- Length: 8.5 miles (13.7 km)
- Location: Sonoma County, California, United States
- Surface: paved

= Joe Rodota Trail =

Paved rail trail in Sonoma County, California

The Joe Rodota Trail is a 8.5-mile (13.7 km) paved rail trail in Sonoma County, California that spans from near the intersection of Mill Station Road and Highway 116 in Sebastopol to the area of West 3rd Street and Roberts Avenue in Santa Rosa. The trail provides a safety separation for pedestrians and bicycles from motor vehicle traffic on the parallel California State Route 12/Luther Burbank Memorial Highway.

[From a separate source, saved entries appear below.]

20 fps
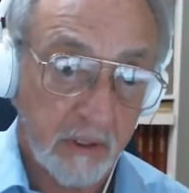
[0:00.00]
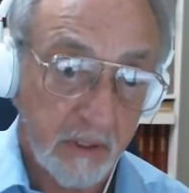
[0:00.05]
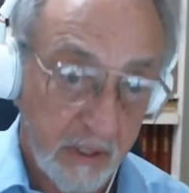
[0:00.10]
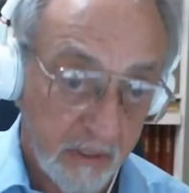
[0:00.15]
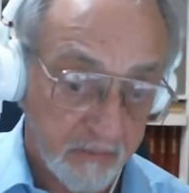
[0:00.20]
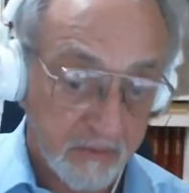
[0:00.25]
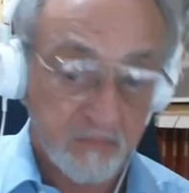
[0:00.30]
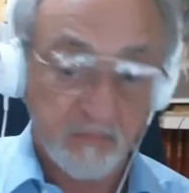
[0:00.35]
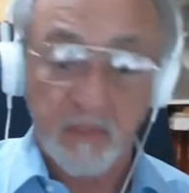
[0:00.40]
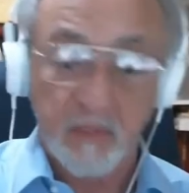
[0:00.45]

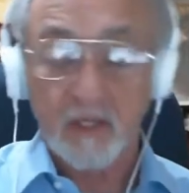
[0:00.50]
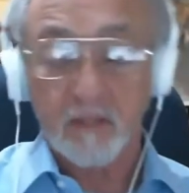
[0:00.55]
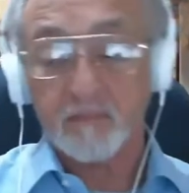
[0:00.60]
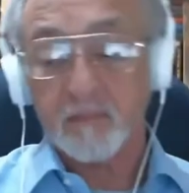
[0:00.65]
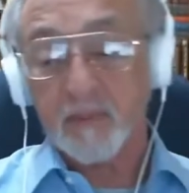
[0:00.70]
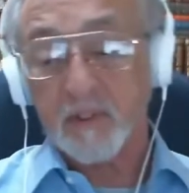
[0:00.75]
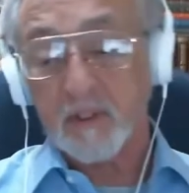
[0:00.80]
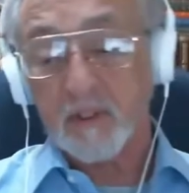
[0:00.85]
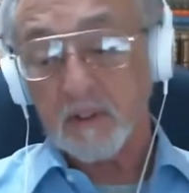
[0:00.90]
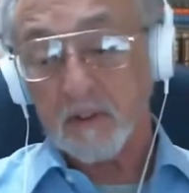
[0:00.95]
Now, it
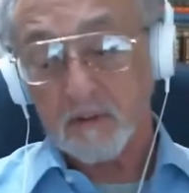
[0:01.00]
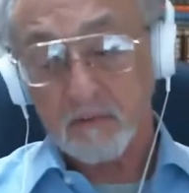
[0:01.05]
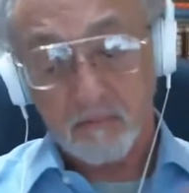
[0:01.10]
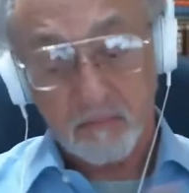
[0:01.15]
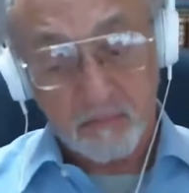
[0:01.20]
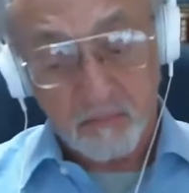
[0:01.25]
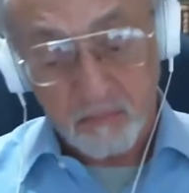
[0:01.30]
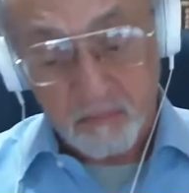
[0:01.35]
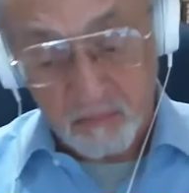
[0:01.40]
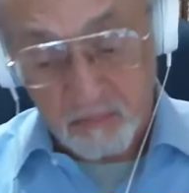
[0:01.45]
might be
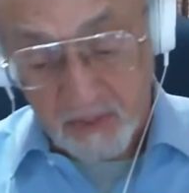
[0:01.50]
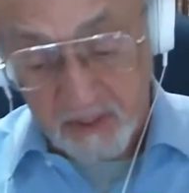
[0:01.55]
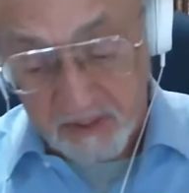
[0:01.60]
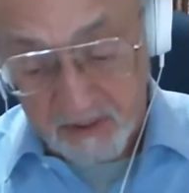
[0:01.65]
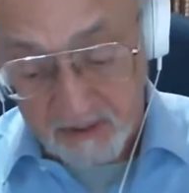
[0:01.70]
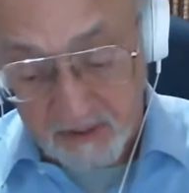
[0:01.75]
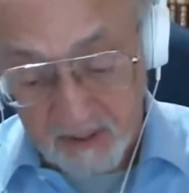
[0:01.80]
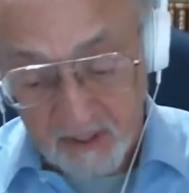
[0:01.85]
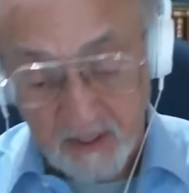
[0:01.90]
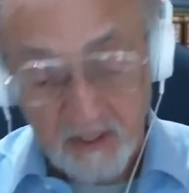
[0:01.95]

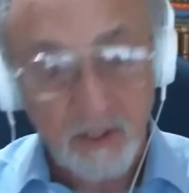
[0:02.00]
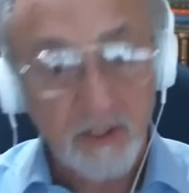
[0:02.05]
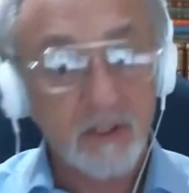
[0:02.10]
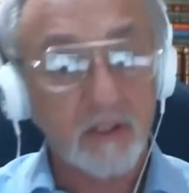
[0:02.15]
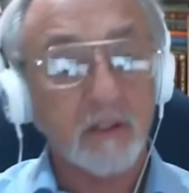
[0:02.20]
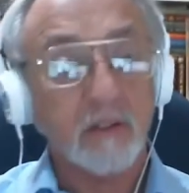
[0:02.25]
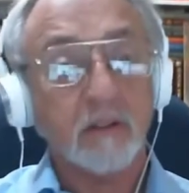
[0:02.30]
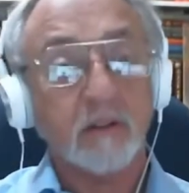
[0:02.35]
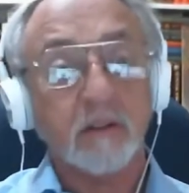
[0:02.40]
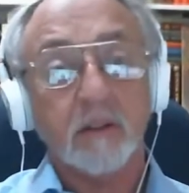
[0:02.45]

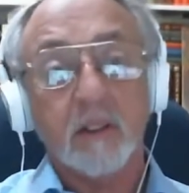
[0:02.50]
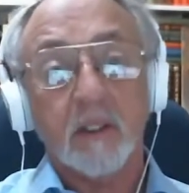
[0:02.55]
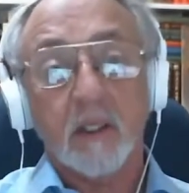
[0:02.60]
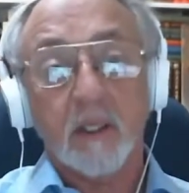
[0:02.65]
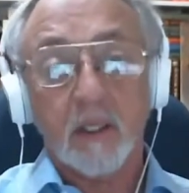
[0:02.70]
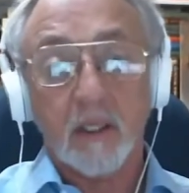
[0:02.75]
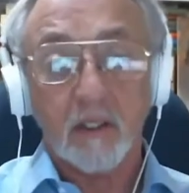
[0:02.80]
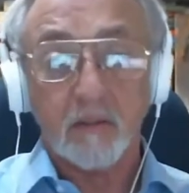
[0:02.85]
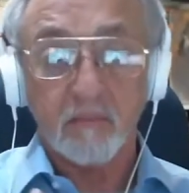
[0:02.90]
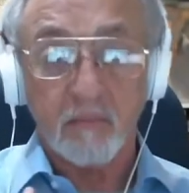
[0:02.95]
meditational,
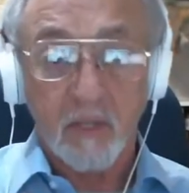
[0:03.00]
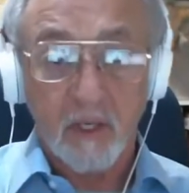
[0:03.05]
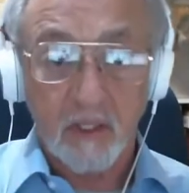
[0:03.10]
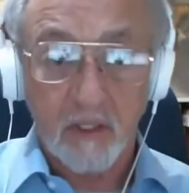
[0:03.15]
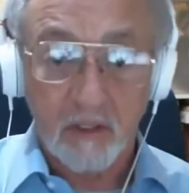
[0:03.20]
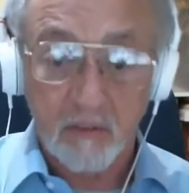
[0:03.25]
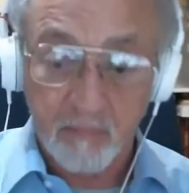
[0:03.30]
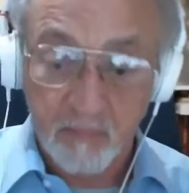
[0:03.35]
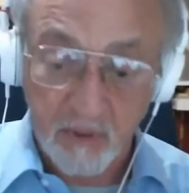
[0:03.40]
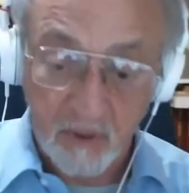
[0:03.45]
it
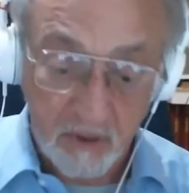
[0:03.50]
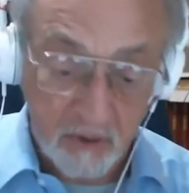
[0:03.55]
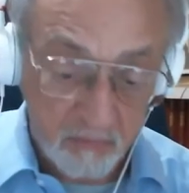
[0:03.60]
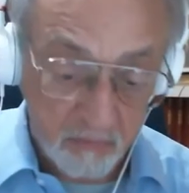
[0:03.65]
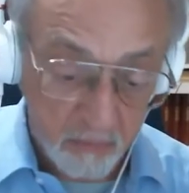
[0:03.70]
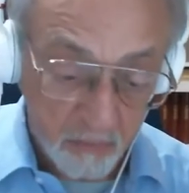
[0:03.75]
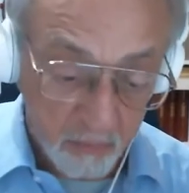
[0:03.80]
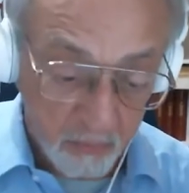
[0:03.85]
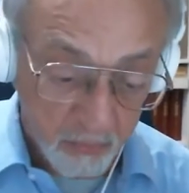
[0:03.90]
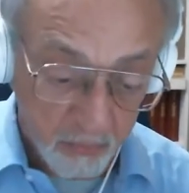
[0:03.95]
might
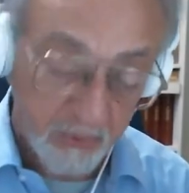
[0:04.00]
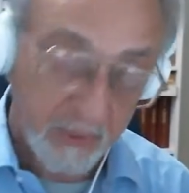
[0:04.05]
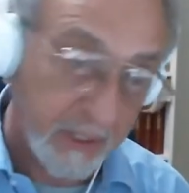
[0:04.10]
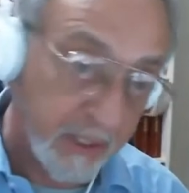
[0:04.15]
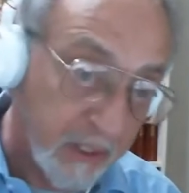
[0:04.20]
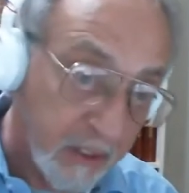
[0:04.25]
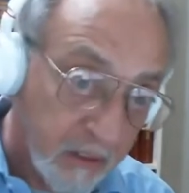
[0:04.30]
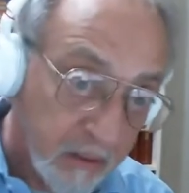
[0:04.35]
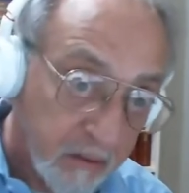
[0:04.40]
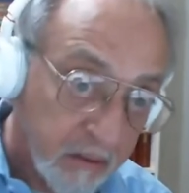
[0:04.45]
be
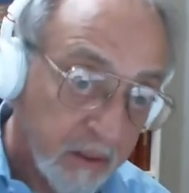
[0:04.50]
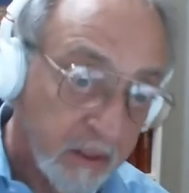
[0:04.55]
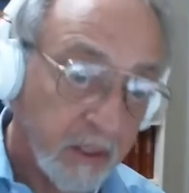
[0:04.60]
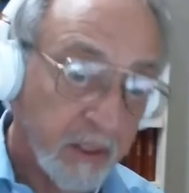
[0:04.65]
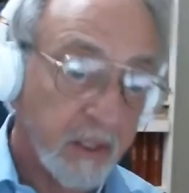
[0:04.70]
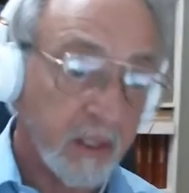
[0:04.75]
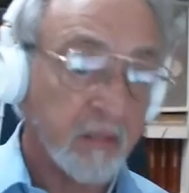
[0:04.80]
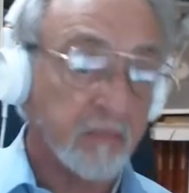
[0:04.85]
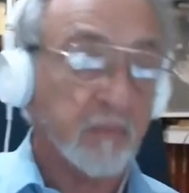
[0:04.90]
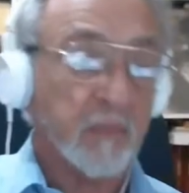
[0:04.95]
prayer,
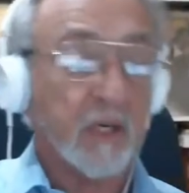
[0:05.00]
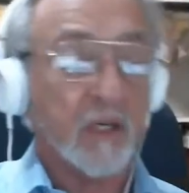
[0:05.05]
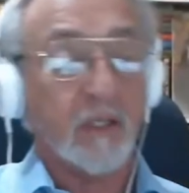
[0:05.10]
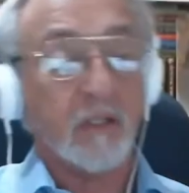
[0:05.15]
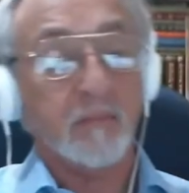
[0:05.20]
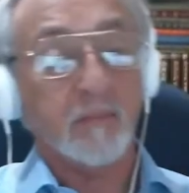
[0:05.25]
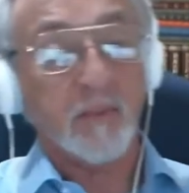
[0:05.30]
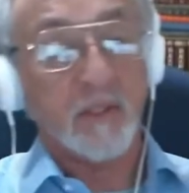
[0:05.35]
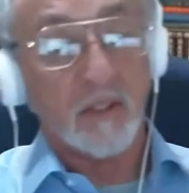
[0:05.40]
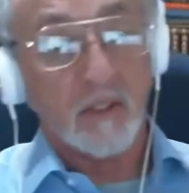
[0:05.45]
it
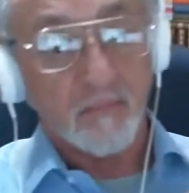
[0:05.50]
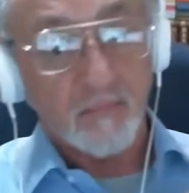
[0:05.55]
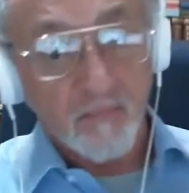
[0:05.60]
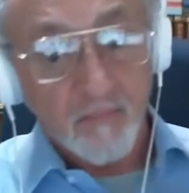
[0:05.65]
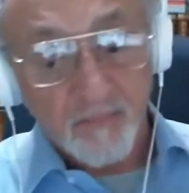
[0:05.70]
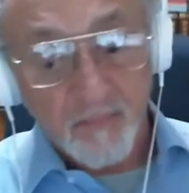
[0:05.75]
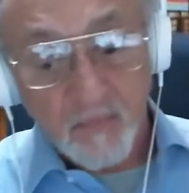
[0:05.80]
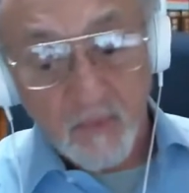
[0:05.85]
might be,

The trail has hosted a homeless encampment that grew exponentially in the late 2010s. The encampment was a topic of concern for residents and politicians, resulting in elected officials approving $12 million for housing units. In January 2020, the encampment was dispersed and some of its campers and inhabitants relocated to other areas in Santa Rosa or Sonoma County.

==History==
The trail was built on the former roadbed of the Petaluma and Santa Rosa Railroad built in 1904 to provide interurban service from a ferry connection in Petaluma through Sebastopol to Santa Rosa. The line was purchased by the Northwestern Pacific Railroad in 1932. The right-of-way was converted to a walking and bicycle path by the Sonoma County Regional Parks Department after declining freight traffic caused abandonment of rail service over the route in the 1980s. The trail is named after Joseph “Joe” Rodota, Sr, father of writer and political consultant Joseph Rodota, Jr.; Rodota, Sr. was the county's district's first director.

==Homeless encampment==
As of December 2019, the encampment had encompassed over one mile of the trail and had over 220 homeless inhabitants, which steadily increased over the several months prior. An article from the San Francisco Chronicle put an estimation of 300 homeless residents, which accounted for approximately ten percent of Sonoma County's homeless population at the time. A 150-resident homeless encampment, located one mile (1.6 km) away behind a Dollar Tree on Sebastopol Road in Santa Rosa, was dismantled in August 2018, and a lawsuit was filed over the teardown of that camp which resulted in a federal court injunction preventing officials from taking matter over homeless camps unless they had shelter and storage for campers’ personal belongings. Sixty percent of the people from that encampment relocated to the Joe Rodota Trail encampment. Incidents such as fires and arson took place in the encampment three times in a span of two months from November 2019 to January 2020, including a tank explosion on New Year's Eve 2019. A county supervisor voiced concern that the campsite had steered away many would-be trail pedestrians and cyclists, and had become a nuisance for people who live in the neighborhood.

The Sonoma County Board of Supervisors approved a plan to provide housing for some of the homeless campers, in a $11.63 million leasing that will provide at least six units for at least twenty people. The county will spend up to $5 million to buy six multi-bedroom houses that could shelter 60 people, $3.2 million to hire seven new staffers and fund contracts for drug treatment beds and medical support, and $750,000 into annual leases of six to seven units to serve another 20 residents. In January 2020, the encampment was dismantled by local authorities, and some of its inhabitants moved elsewhere locally, including a homeless community in Oakmont.

In 2024, officials erased an unofficial memorial to homeless people who had died in Sonoma County which was painted on rocks at the site where the encampment used to be encampment by a former resident, who was threatened with arrest when trying to seek a compromise with police and parks employees.